Provided entries:

*** Block opens ***

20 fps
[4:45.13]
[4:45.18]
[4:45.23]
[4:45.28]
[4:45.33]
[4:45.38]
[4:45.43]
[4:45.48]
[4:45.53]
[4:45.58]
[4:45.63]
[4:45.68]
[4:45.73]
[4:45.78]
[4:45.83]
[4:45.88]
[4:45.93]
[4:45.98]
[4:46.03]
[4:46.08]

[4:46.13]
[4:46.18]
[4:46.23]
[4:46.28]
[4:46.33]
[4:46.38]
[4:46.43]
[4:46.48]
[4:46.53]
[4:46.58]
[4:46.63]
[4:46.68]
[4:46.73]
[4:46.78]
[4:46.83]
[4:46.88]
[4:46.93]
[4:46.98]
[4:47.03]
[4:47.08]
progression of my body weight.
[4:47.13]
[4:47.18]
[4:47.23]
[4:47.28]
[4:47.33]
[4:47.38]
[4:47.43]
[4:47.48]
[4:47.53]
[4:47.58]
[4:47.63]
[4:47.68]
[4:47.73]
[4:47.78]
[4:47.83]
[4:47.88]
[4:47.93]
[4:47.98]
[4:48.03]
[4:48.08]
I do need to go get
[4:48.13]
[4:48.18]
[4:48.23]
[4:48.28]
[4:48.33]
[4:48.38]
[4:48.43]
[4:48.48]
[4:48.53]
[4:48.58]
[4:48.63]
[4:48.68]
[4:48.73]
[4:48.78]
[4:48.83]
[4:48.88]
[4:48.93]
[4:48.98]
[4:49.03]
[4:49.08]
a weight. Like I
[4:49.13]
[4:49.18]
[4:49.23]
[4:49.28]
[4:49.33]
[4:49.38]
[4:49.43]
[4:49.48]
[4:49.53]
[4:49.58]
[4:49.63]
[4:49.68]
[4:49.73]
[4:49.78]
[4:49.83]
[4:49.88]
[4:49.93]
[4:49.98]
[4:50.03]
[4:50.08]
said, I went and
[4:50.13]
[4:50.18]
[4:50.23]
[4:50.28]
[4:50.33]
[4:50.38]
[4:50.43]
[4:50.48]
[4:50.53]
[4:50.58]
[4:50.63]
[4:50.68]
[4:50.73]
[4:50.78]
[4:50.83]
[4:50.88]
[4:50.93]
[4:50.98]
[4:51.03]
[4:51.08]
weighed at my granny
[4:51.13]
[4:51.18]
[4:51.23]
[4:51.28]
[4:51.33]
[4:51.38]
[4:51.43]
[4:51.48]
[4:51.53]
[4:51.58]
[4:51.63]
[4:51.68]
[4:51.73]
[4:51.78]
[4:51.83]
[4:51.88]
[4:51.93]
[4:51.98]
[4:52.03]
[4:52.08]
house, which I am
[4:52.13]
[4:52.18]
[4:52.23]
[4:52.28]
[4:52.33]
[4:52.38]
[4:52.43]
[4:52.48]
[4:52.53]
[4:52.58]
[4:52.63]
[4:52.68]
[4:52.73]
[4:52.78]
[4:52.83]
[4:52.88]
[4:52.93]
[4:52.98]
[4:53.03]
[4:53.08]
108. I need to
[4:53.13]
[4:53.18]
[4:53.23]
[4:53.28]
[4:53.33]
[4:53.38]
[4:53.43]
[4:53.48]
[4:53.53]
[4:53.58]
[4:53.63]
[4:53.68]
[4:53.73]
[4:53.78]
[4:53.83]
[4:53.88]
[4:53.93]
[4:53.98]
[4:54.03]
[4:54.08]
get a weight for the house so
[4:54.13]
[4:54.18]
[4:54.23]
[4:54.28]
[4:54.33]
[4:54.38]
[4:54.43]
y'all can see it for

*** Block closes ***

Problem to work on: Could you copy out the data in full, exactly as it is written?

Response:
20 fps
[4:45.13]
[4:45.18]
[4:45.23]
[4:45.28]
[4:45.33]
[4:45.38]
[4:45.43]
[4:45.48]
[4:45.53]
[4:45.58]
[4:45.63]
[4:45.68]
[4:45.73]
[4:45.78]
[4:45.83]
[4:45.88]
[4:45.93]
[4:45.98]
[4:46.03]
[4:46.08]

[4:46.13]
[4:46.18]
[4:46.23]
[4:46.28]
[4:46.33]
[4:46.38]
[4:46.43]
[4:46.48]
[4:46.53]
[4:46.58]
[4:46.63]
[4:46.68]
[4:46.73]
[4:46.78]
[4:46.83]
[4:46.88]
[4:46.93]
[4:46.98]
[4:47.03]
[4:47.08]
progression of my body weight.
[4:47.13]
[4:47.18]
[4:47.23]
[4:47.28]
[4:47.33]
[4:47.38]
[4:47.43]
[4:47.48]
[4:47.53]
[4:47.58]
[4:47.63]
[4:47.68]
[4:47.73]
[4:47.78]
[4:47.83]
[4:47.88]
[4:47.93]
[4:47.98]
[4:48.03]
[4:48.08]
I do need to go get
[4:48.13]
[4:48.18]
[4:48.23]
[4:48.28]
[4:48.33]
[4:48.38]
[4:48.43]
[4:48.48]
[4:48.53]
[4:48.58]
[4:48.63]
[4:48.68]
[4:48.73]
[4:48.78]
[4:48.83]
[4:48.88]
[4:48.93]
[4:48.98]
[4:49.03]
[4:49.08]
a weight. Like I
[4:49.13]
[4:49.18]
[4:49.23]
[4:49.28]
[4:49.33]
[4:49.38]
[4:49.43]
[4:49.48]
[4:49.53]
[4:49.58]
[4:49.63]
[4:49.68]
[4:49.73]
[4:49.78]
[4:49.83]
[4:49.88]
[4:49.93]
[4:49.98]
[4:50.03]
[4:50.08]
said, I went and
[4:50.13]
[4:50.18]
[4:50.23]
[4:50.28]
[4:50.33]
[4:50.38]
[4:50.43]
[4:50.48]
[4:50.53]
[4:50.58]
[4:50.63]
[4:50.68]
[4:50.73]
[4:50.78]
[4:50.83]
[4:50.88]
[4:50.93]
[4:50.98]
[4:51.03]
[4:51.08]
weighed at my granny
[4:51.13]
[4:51.18]
[4:51.23]
[4:51.28]
[4:51.33]
[4:51.38]
[4:51.43]
[4:51.48]
[4:51.53]
[4:51.58]
[4:51.63]
[4:51.68]
[4:51.73]
[4:51.78]
[4:51.83]
[4:51.88]
[4:51.93]
[4:51.98]
[4:52.03]
[4:52.08]
house, which I am
[4:52.13]
[4:52.18]
[4:52.23]
[4:52.28]
[4:52.33]
[4:52.38]
[4:52.43]
[4:52.48]
[4:52.53]
[4:52.58]
[4:52.63]
[4:52.68]
[4:52.73]
[4:52.78]
[4:52.83]
[4:52.88]
[4:52.93]
[4:52.98]
[4:53.03]
[4:53.08]
108. I need to
[4:53.13]
[4:53.18]
[4:53.23]
[4:53.28]
[4:53.33]
[4:53.38]
[4:53.43]
[4:53.48]
[4:53.53]
[4:53.58]
[4:53.63]
[4:53.68]
[4:53.73]
[4:53.78]
[4:53.83]
[4:53.88]
[4:53.93]
[4:53.98]
[4:54.03]
[4:54.08]
get a weight for the house so
[4:54.13]
[4:54.18]
[4:54.23]
[4:54.28]
[4:54.33]
[4:54.38]
[4:54.43]
y'all can see it for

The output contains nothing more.